- Aim of the task
Could each entry below be written out exactly, with every picture dropped?

- Excerpted records
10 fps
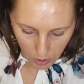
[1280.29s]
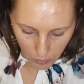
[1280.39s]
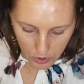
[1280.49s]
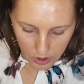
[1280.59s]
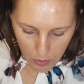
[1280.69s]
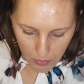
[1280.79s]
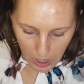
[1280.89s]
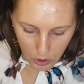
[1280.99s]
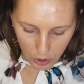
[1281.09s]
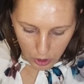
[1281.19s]
with the
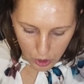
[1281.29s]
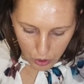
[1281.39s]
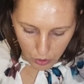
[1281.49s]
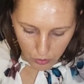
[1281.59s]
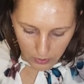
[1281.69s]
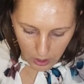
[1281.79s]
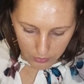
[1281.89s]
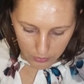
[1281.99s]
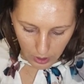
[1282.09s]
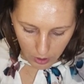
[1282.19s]
power control
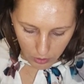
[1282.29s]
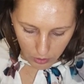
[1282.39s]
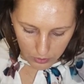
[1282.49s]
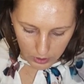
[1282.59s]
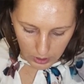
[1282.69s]
valve held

- Written solution
10 fps
[1280.29s]
[1280.39s]
[1280.49s]
[1280.59s]
[1280.69s]
[1280.79s]
[1280.89s]
[1280.99s]
[1281.09s]
[1281.19s]
with the
[1281.29s]
[1281.39s]
[1281.49s]
[1281.59s]
[1281.69s]
[1281.79s]
[1281.89s]
[1281.99s]
[1282.09s]
[1282.19s]
power control
[1282.29s]
[1282.39s]
[1282.49s]
[1282.59s]
[1282.69s]
valve held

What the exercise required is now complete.